[Stored data]
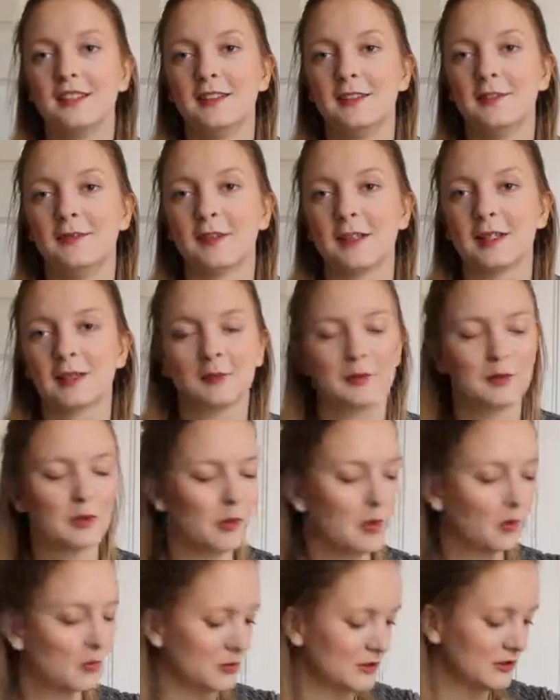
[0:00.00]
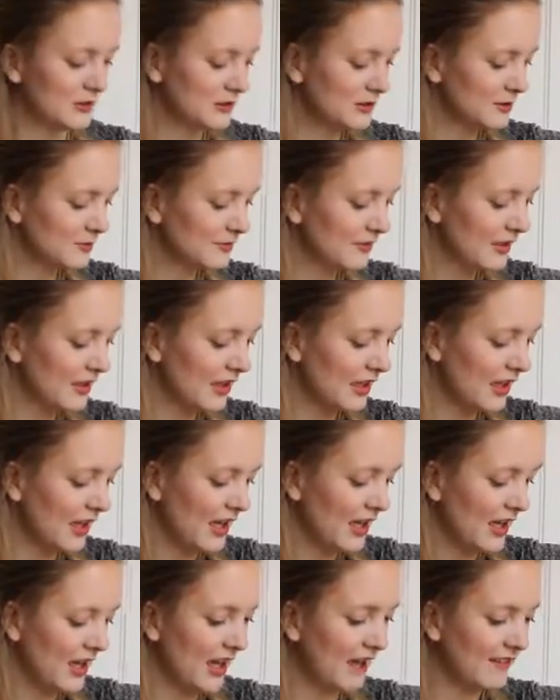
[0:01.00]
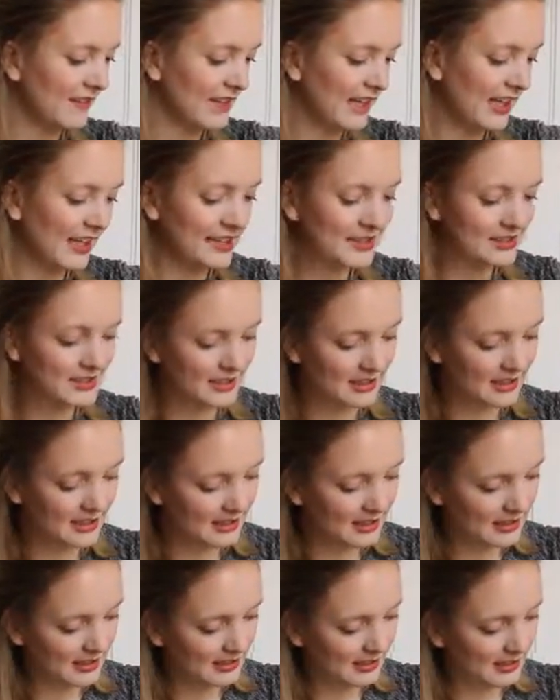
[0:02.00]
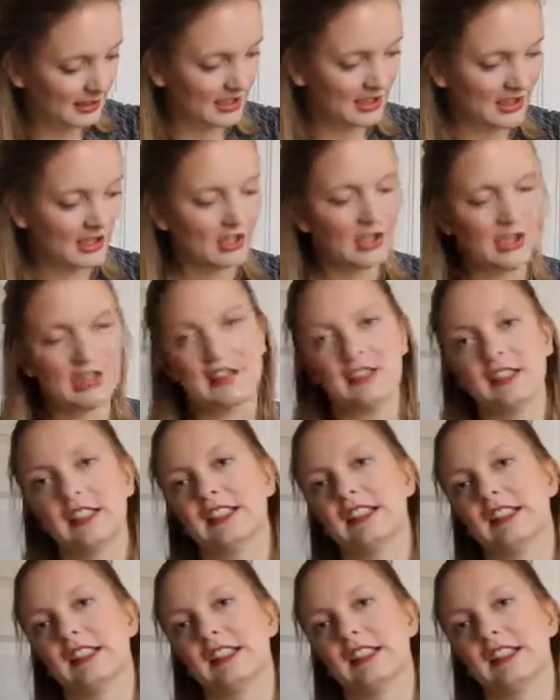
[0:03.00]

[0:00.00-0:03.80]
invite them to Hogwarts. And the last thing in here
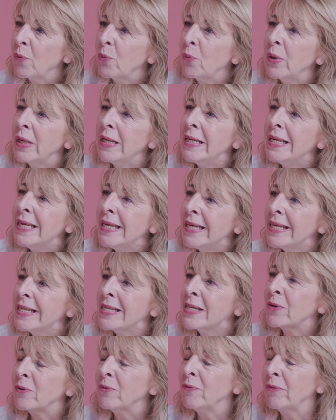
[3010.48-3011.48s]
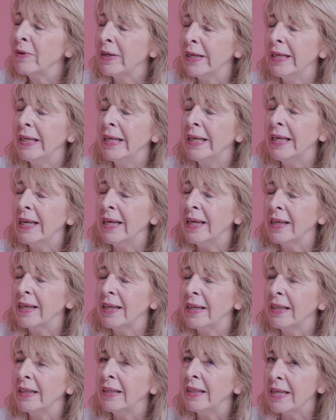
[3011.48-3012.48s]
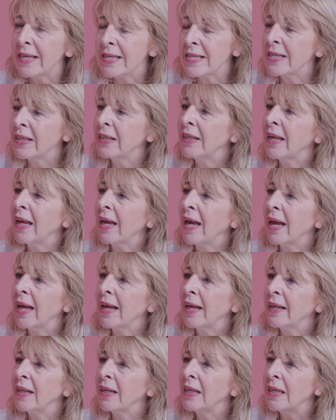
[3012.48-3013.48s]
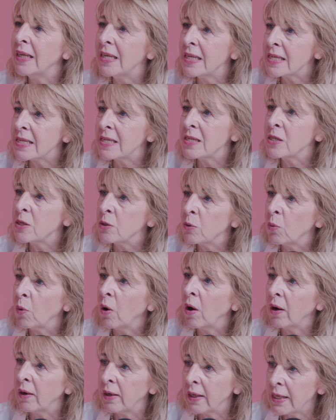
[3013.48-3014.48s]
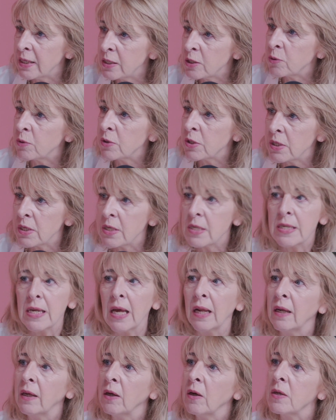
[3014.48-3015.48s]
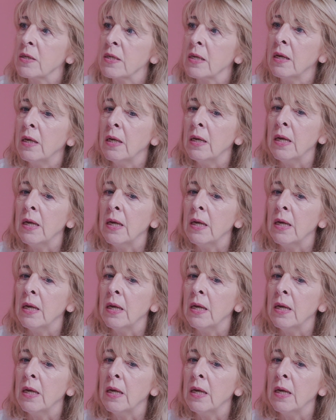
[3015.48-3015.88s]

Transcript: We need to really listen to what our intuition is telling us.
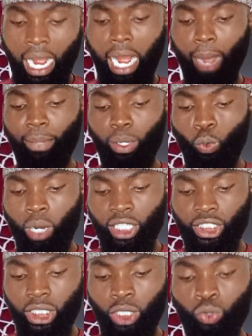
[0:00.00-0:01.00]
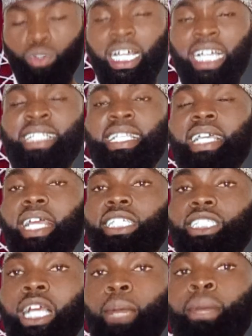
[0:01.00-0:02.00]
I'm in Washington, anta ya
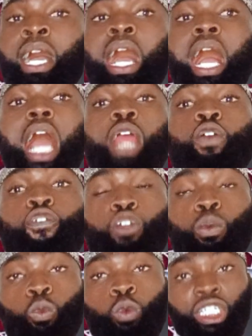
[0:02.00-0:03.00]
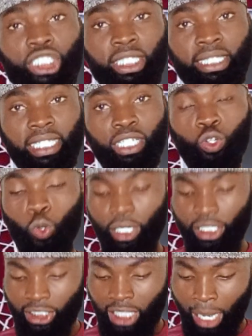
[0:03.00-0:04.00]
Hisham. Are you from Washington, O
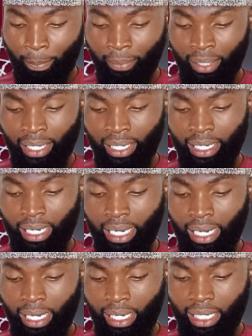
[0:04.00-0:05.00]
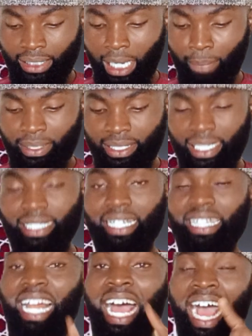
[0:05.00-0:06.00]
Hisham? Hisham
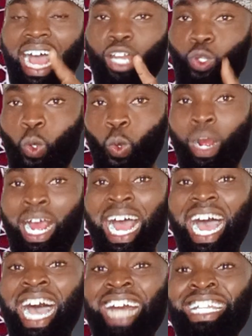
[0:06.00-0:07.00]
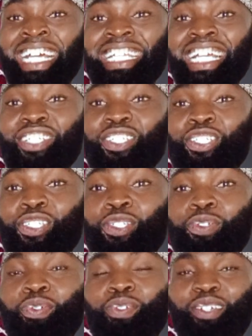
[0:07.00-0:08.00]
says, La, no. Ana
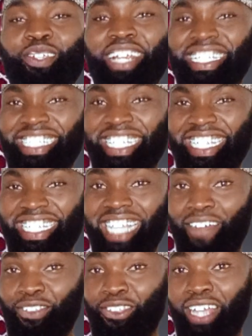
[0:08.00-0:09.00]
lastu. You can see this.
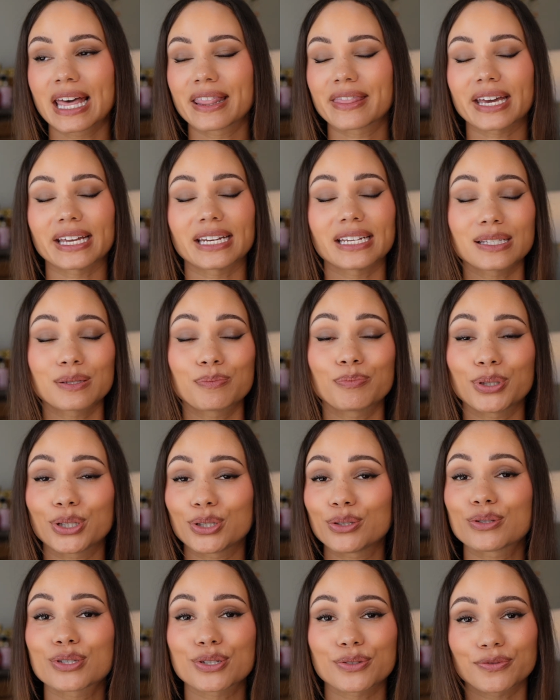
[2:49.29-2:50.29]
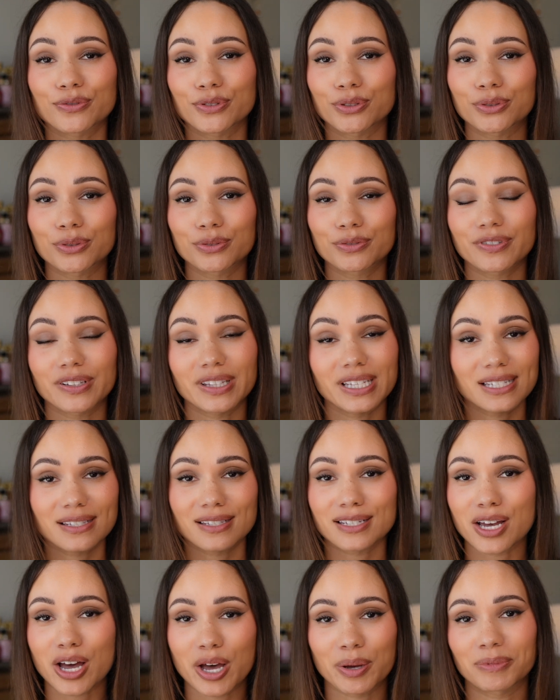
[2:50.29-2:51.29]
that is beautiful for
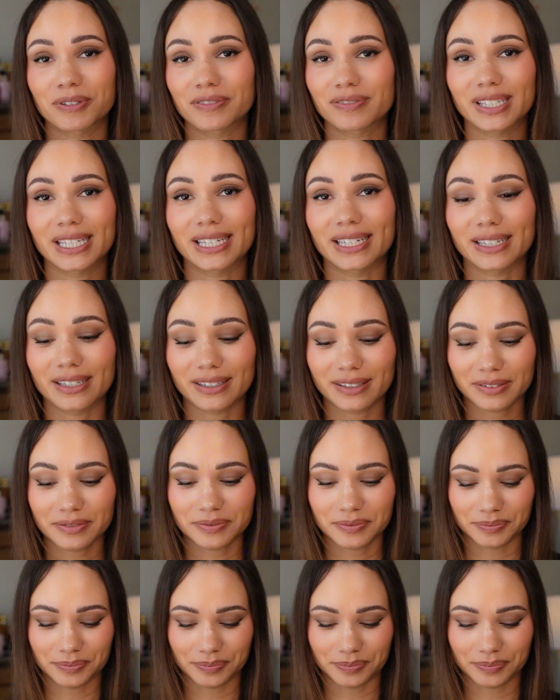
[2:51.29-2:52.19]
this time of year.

* [What you are asked to do]:
Write out exactly the stretch of lines that begins with the line containing "[3014.48-3015.48s]" and ends with the last line of the records above, leaving out the pictures.

* [Answer to this task]:
[3014.48-3015.48s]
[3015.48-3015.88s]

Transcript: We need to really listen to what our intuition is telling us.
[0:00.00-0:01.00]
[0:01.00-0:02.00]
I'm in Washington, anta ya
[0:02.00-0:03.00]
[0:03.00-0:04.00]
Hisham. Are you from Washington, O
[0:04.00-0:05.00]
[0:05.00-0:06.00]
Hisham? Hisham
[0:06.00-0:07.00]
[0:07.00-0:08.00]
says, La, no. Ana
[0:08.00-0:09.00]
lastu. You can see this.
[2:49.29-2:50.29]
[2:50.29-2:51.29]
that is beautiful for
[2:51.29-2:52.19]
this time of year.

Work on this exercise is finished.